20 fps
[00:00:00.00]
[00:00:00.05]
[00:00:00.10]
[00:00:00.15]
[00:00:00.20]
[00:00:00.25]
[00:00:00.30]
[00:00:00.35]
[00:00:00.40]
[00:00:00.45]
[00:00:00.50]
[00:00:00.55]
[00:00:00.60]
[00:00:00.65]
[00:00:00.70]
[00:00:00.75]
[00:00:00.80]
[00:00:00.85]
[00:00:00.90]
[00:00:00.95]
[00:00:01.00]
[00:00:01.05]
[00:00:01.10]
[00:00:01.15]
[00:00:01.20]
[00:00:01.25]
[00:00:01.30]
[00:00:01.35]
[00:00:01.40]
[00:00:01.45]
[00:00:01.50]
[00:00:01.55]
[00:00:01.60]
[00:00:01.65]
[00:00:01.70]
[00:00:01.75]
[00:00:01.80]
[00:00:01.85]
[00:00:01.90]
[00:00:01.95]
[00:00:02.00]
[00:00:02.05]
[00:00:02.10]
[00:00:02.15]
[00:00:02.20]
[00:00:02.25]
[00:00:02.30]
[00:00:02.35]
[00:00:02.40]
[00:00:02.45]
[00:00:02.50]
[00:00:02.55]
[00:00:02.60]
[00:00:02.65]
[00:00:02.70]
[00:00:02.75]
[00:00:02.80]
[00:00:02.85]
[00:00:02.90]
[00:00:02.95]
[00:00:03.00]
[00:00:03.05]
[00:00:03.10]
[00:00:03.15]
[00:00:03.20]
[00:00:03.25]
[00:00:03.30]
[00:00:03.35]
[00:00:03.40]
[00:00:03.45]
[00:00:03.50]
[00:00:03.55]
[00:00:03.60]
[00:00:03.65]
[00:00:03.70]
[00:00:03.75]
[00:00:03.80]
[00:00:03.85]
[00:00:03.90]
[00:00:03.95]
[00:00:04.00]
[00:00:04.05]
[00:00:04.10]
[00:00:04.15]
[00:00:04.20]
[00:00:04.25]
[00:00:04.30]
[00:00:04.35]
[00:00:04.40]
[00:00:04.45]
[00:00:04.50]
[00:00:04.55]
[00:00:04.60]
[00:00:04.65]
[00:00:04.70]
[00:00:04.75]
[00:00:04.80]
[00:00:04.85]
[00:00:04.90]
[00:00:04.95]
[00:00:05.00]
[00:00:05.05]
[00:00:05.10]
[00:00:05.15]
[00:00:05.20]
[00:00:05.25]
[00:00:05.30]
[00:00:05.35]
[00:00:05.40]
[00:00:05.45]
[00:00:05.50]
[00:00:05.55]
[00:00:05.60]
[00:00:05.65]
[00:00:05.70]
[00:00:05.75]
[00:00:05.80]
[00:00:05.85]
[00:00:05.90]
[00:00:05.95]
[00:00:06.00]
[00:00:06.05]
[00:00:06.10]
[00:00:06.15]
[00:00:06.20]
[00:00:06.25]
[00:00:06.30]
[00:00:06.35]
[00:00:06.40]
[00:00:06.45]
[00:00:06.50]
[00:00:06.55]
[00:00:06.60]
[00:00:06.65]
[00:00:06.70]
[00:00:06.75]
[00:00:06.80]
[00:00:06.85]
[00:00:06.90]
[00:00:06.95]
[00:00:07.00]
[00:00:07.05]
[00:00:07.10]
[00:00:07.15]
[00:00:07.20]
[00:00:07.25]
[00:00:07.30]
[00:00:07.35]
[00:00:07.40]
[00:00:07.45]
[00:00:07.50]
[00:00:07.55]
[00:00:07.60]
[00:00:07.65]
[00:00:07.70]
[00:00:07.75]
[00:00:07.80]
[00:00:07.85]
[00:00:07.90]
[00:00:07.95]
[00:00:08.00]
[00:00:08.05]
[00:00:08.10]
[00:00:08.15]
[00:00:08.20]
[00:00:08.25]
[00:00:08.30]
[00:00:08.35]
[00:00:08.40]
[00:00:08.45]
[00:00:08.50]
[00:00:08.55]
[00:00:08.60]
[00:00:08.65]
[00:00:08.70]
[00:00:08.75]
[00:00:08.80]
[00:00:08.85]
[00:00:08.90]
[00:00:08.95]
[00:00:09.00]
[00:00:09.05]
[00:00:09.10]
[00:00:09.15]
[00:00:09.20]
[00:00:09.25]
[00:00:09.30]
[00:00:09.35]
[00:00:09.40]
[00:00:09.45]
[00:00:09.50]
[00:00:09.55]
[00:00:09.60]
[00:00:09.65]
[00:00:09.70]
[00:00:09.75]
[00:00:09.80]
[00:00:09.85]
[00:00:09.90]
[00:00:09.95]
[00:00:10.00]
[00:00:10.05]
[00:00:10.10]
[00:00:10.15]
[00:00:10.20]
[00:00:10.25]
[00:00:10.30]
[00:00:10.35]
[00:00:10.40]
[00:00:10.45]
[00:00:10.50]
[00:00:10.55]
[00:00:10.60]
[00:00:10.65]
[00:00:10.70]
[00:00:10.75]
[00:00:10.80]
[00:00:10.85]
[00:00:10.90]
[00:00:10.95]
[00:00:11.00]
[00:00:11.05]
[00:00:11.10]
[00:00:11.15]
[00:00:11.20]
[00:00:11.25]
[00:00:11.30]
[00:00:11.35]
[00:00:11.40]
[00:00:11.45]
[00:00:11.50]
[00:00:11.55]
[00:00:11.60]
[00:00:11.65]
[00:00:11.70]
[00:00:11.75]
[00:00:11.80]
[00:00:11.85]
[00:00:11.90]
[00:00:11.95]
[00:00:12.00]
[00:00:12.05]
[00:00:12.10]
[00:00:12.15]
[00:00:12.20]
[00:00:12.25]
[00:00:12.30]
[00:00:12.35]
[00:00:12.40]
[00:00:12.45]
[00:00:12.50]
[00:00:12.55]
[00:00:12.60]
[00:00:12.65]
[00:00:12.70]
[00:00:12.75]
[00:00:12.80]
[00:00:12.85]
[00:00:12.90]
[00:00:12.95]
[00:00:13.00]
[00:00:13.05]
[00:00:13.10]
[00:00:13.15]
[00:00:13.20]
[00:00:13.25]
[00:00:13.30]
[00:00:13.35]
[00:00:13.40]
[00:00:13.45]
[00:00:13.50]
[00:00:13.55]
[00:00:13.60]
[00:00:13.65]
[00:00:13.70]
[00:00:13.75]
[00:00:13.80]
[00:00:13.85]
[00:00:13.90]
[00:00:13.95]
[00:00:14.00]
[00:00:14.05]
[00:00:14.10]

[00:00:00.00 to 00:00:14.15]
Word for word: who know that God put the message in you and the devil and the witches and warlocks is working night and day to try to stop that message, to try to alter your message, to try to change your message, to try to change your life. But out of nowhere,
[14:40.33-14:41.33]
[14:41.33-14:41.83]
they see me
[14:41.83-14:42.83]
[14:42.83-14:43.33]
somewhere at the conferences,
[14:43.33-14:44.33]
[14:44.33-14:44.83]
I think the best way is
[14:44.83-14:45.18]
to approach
= = = = = = =
• EXERCISE DETAILS:
Of the entries listed above, reproduce only the lines starting at the line containing "[00:00:04.80]" and ending at the line containing "[00:00:07.25]". Include both, exactly as they stand.

• FINAL ANSWER:
[00:00:04.80]
[00:00:04.85]
[00:00:04.90]
[00:00:04.95]
[00:00:05.00]
[00:00:05.05]
[00:00:05.10]
[00:00:05.15]
[00:00:05.20]
[00:00:05.25]
[00:00:05.30]
[00:00:05.35]
[00:00:05.40]
[00:00:05.45]
[00:00:05.50]
[00:00:05.55]
[00:00:05.60]
[00:00:05.65]
[00:00:05.70]
[00:00:05.75]
[00:00:05.80]
[00:00:05.85]
[00:00:05.90]
[00:00:05.95]
[00:00:06.00]
[00:00:06.05]
[00:00:06.10]
[00:00:06.15]
[00:00:06.20]
[00:00:06.25]
[00:00:06.30]
[00:00:06.35]
[00:00:06.40]
[00:00:06.45]
[00:00:06.50]
[00:00:06.55]
[00:00:06.60]
[00:00:06.65]
[00:00:06.70]
[00:00:06.75]
[00:00:06.80]
[00:00:06.85]
[00:00:06.90]
[00:00:06.95]
[00:00:07.00]
[00:00:07.05]
[00:00:07.10]
[00:00:07.15]
[00:00:07.20]
[00:00:07.25]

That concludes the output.